Monday, August 10, 2009

History

Since I can't sleep, maybe it's about time I write it all down (who knows if it's constructive somehow). I tried so often and always ended up with weird half-stories, losing myself on details, scared of forgetting the important things (but what's important and what does it matter I forgot them? (not like I have forgotten anything)). I've tried the factual neutral approach, the how I felt during all the years approach, the start somewhere random, the start at the end and at the beginning. So many little failed stories of my life. Maybe I somehow really didn't want to have it all written out. I don't know. I could just be a lazy bastard too. So, another restart of this. And again, no clue where to begin. The short chronological facts then?

1972 born
1974 adopted
1980 my memory works
1983 grandfather dies, things go from bad to worse
1986 psychiatric hospital
1989 kicked out of hospital
Since then pretending I'm normal enough and trying to stay on the sane side.

Before 1980 I have two memories I can call my own (not the memories that exist because people tell you things happened and are integrated in some false memory that are true from then on).
My mother is riding a bicycle bringing me somewhere (to kindergarten?), we're getting past a plowed field with snow on it, I can remember the black earth and the snow, making a sort of black and white striped pattern and between the road and the field a pile of roof tiles (also covered a bit with snow).
The second is a visit from the whole class (or I think it was the whole class) to our teacher who just gave birth and me standing at a big (it was bigger than me (so maybe not that big *giggles*)) stone that was being used as a nameplate or something.
The only reason (I can figure out at least) why I remember these things is the feeling of oddness. From then on there's nothing odd anymore, just fear.

I think memories are always connected to something unusual. Something out of the normal feelings. After all these years so many things have slipped my mind (thank heavens!), all that's left are the real ups and downs.

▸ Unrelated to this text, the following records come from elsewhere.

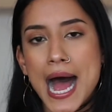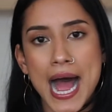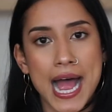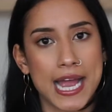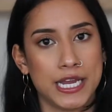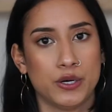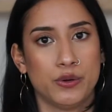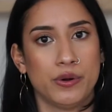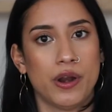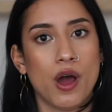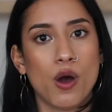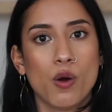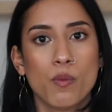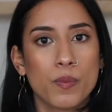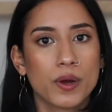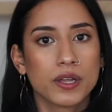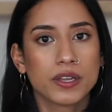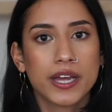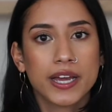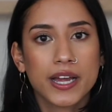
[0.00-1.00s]
I don't know,
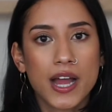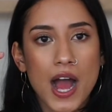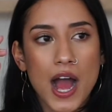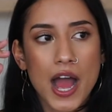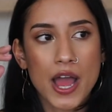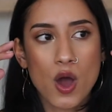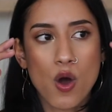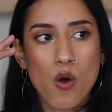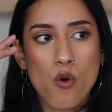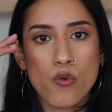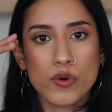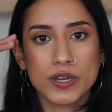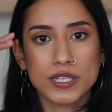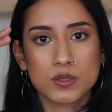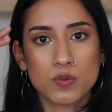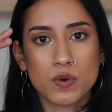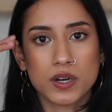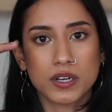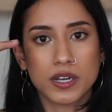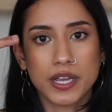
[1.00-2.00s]
but like I
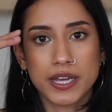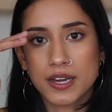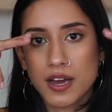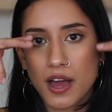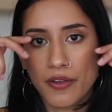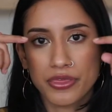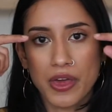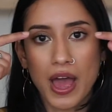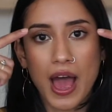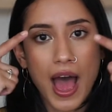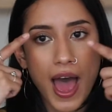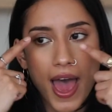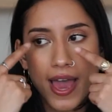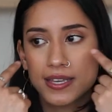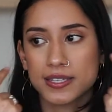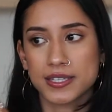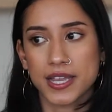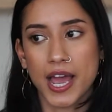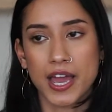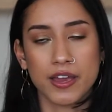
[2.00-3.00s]
always want to like cut the
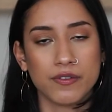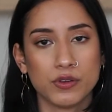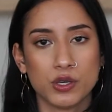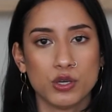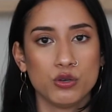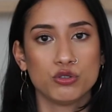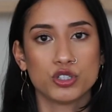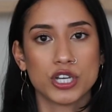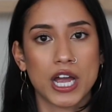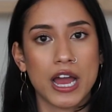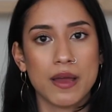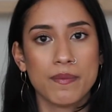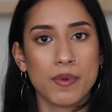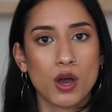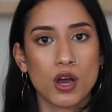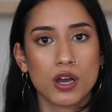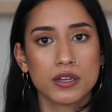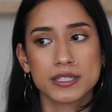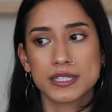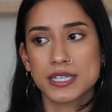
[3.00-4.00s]
eyes. I have huge
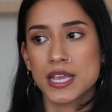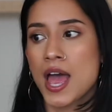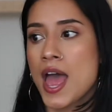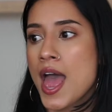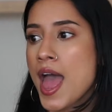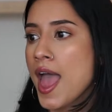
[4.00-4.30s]
eyeballs.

I was eight (or so I think, looking back) and it was bad. Every day I did something (anything, everything) wrong and had to be punished for that. My mother had no way of distinguishing between intentional and unintentional wrongs. She was so positive that everything I did wrong I did on purpose and eventually ended up with believing I not only did that on purpose but also to hurt her. My memories are filled with sentences she kept telling me, mostly about what I did to her and how bad I was. I didn't know I believed it all till I thought the same things when my daughter got close to being eight. Or rather, I really thought and hoped maybe that words are just words and you can just forget them if they aren't true. For the past six years I have been fighting memories. Fighting to keep seeing the world through my own eyes and not through my mothers. Knowing something is untrue doesn't mean you also believe it's untrue.
When I was thirteen I believed I stopped caring, but all I did was giving up trying to make her love me. I stopped believing there was anything I could do to get her to like me. Which led to me being sent away since she couldn't handle me anymore. And she was right to do so. There's no fun in punishing someone that doesn't seem to be affected in any way. She didn't understand (nor will she ever I think) that it was inevitable. Five years living in constant fear, of never knowing what will upset someone, always being alert for the tiniest sign of an explosion, I just couldn't handle it anymore. What will be, will be. If I'm sure I will be punished no matter what I do, what's the use of me trying to be good?
The first night in the hospital I went reading a book in bed (yes, on purpose, since it was a forbidden act) and all I got was someone telling me to go to sleep. Nobody trashing my room, yanking me out of bed, hitting me, pulling me downstairs to stand for hours till I could answer questions the way my mother wanted them answered. So I went to sleep that night, I didn't even wait for everyone to be asleep.
When you're a kid, everything that happens is normal. And why talk about normal things? That I didn't like the way I was treated didn't mean I didn't deserve it or that it wasn't normal.

[to be continued...] <- I so hated that on television.